グッドナイト、アイラブユー
」のレビュー

グッドナイト、アイラブユー

たらちねジョン

家族のカタチ

2022年6月23日
母の死から遺言に沿って、母の人生を旅するお話。
母の人生をなぞりながら、出会う人、血縁、友人と話をし、丸裸にされ、苦しみながらも成長してゆく主人公の大空にものすごく親近感がわきました。

少し自由な気風の母親、それを受け継ぐ兄、よくわからない父…。
一人ひとりと目の前からいなくなり、不安も寂しさも喉の奥にしまい込んで口を真一文字に結び必死に立っていた大空に大人は昔から勝手。
物語の途中で知り合った子とリンクします。
末っ子の私もずっとそんな疎外感を持って家族と接していた時期がありました。自分が知るのは大方の答えが出た最後だったり、一生懸命考えて出した答えに予想していましたみたいなしたり顔で応対されるとき、発する言葉の最後を持っていかれる。…孤独を感じるんですよね。
ほんとは全然孤独じゃないのにね。

作中、大空はそりゃそりゃド派手に大人たちに振り回されるんですよ。振り回されまくり!
怒れ大空!もっと大人にぶちまけろよ!
ぶちまけてぶちまけて、大事な家族に寂しい想いを何年もさせたんだってことを気づかせてやらなきゃ!!
って、ずっとずっと読みながら思っていました。
物語が進んでいくと、母の人生、兄の人生を想像して自分の未熟さにも気づき始めて一皮も二皮もむけて強くしなやかになっていきます。

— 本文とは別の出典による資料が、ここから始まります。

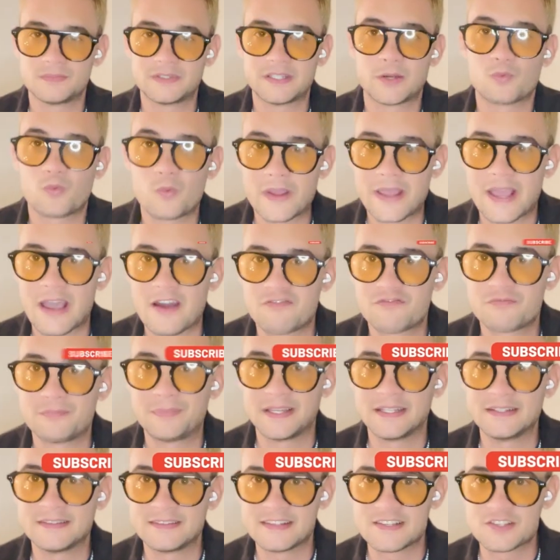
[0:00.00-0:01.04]
that we have
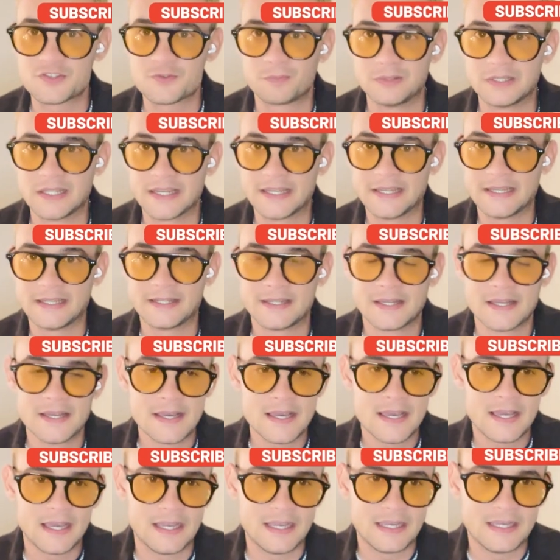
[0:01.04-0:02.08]
been displaying
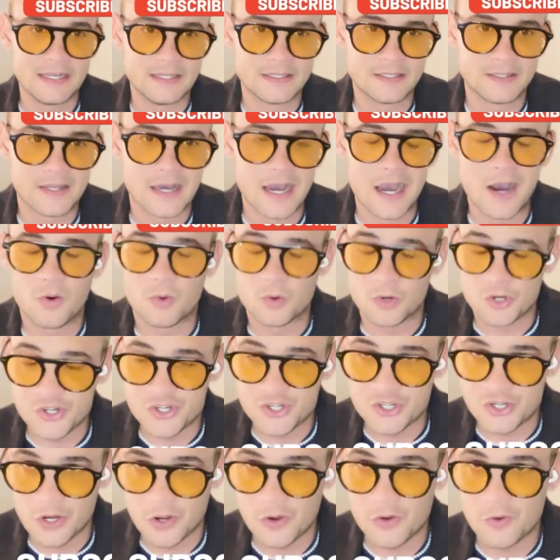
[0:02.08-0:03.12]
in our
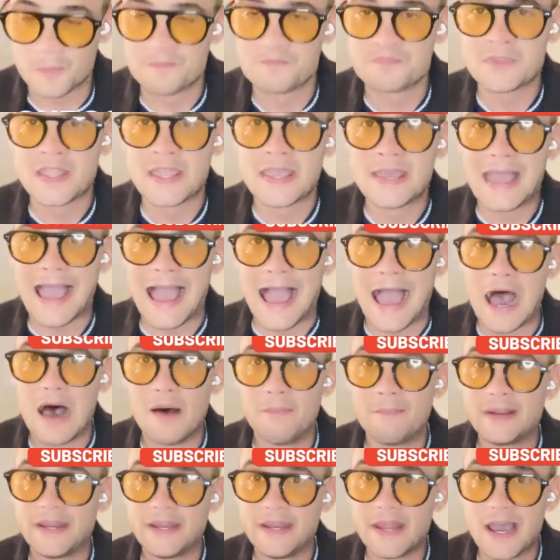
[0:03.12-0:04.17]
show.
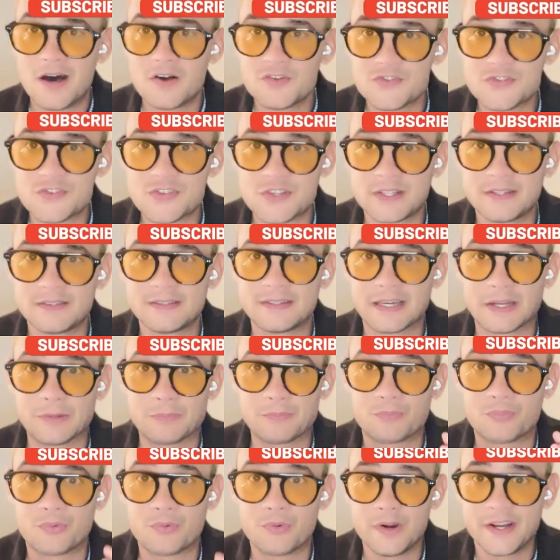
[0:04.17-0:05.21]
I'm announcing
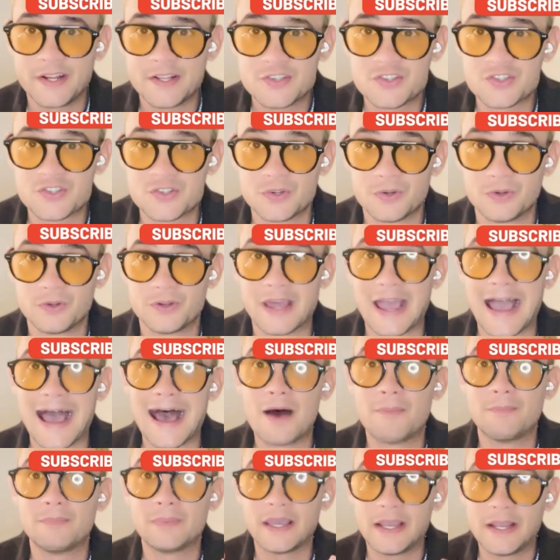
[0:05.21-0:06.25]
that pretty soon
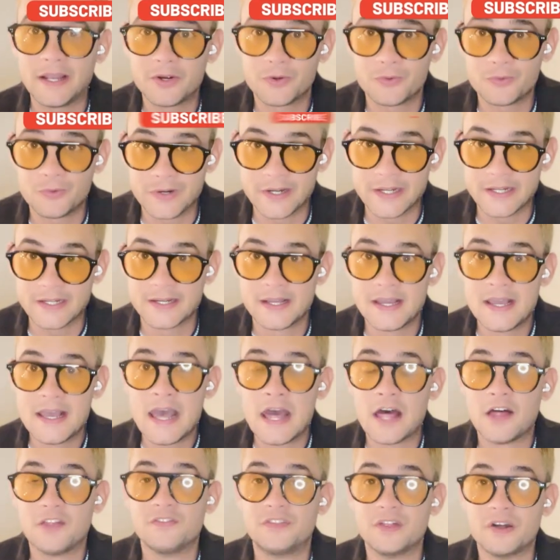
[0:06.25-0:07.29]
I'm airing
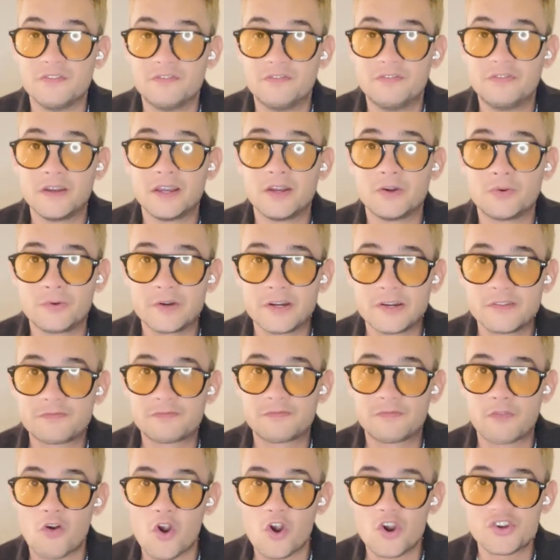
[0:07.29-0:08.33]
the very
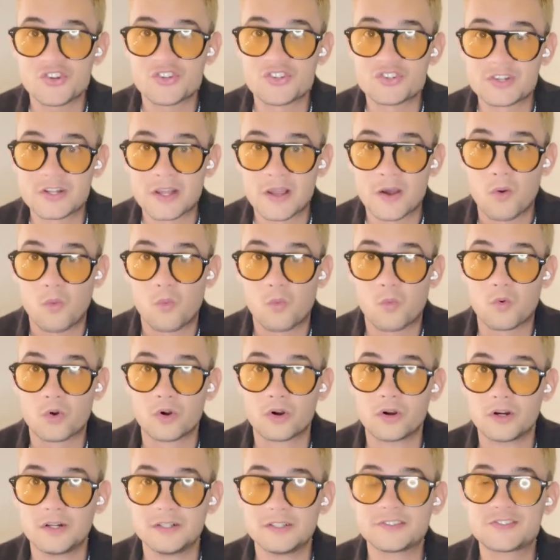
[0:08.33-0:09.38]
first
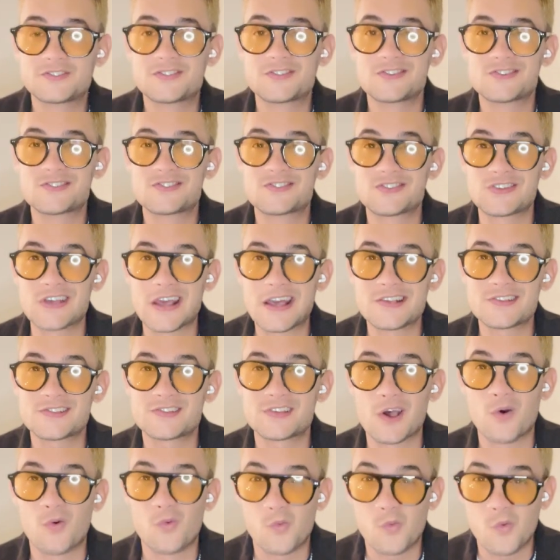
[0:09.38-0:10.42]
World
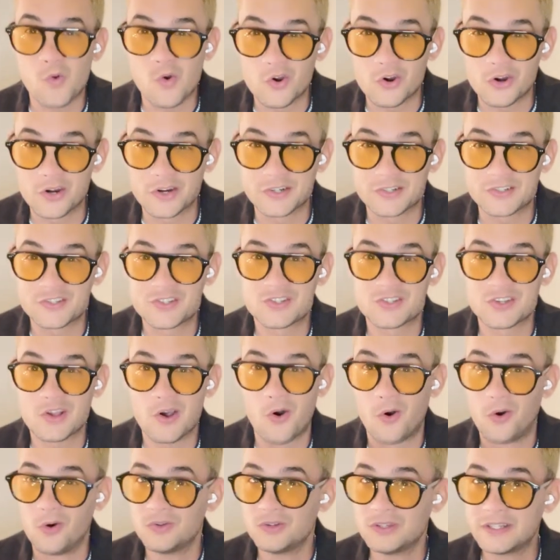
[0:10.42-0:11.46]
Success Awards,
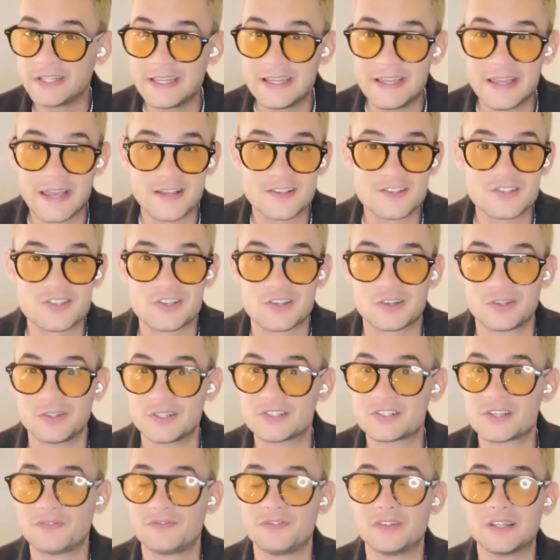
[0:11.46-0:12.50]
only
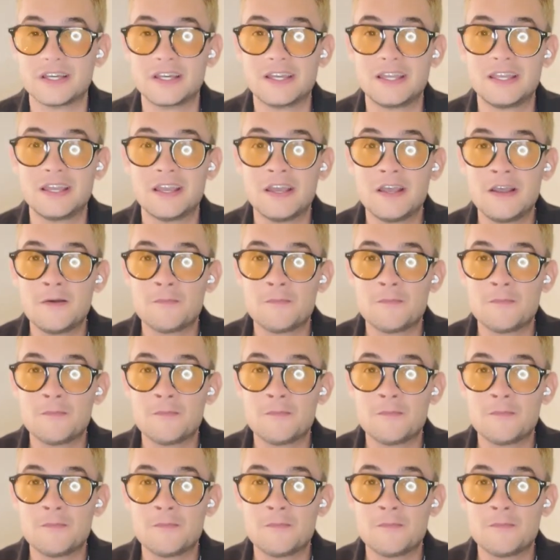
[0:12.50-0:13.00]
exclusively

父とね、どうやってかかわっていくんだろうと最後まで気がかりで…で、泣きました。

大人もさ人生初めてのことばかりで器用にはできないじゃない?
一人で立って一人で歩むけど、目線をあげれば手を伸ばせば繋がることが出来るし、温かいコーヒーを出してあげることもできる。
母は一人の人間の軌跡を知って欲しかったのかも知れないけど、大空のためにも自分が関わった人々を家族として手繰り寄せたかったんじゃないかなぁ。

先生の取材弾丸旅行が載っているんですが、わわ~!すごい辛い頑張る~!!って(笑)日程がタイト過ぎません?
でも、おかげで読者はヨーロッパに行ったような空気感を味わうことが出来ました。

すごく好きなお話です。
時間のある時に、じっくりじ~っくり読んでもらいたいです。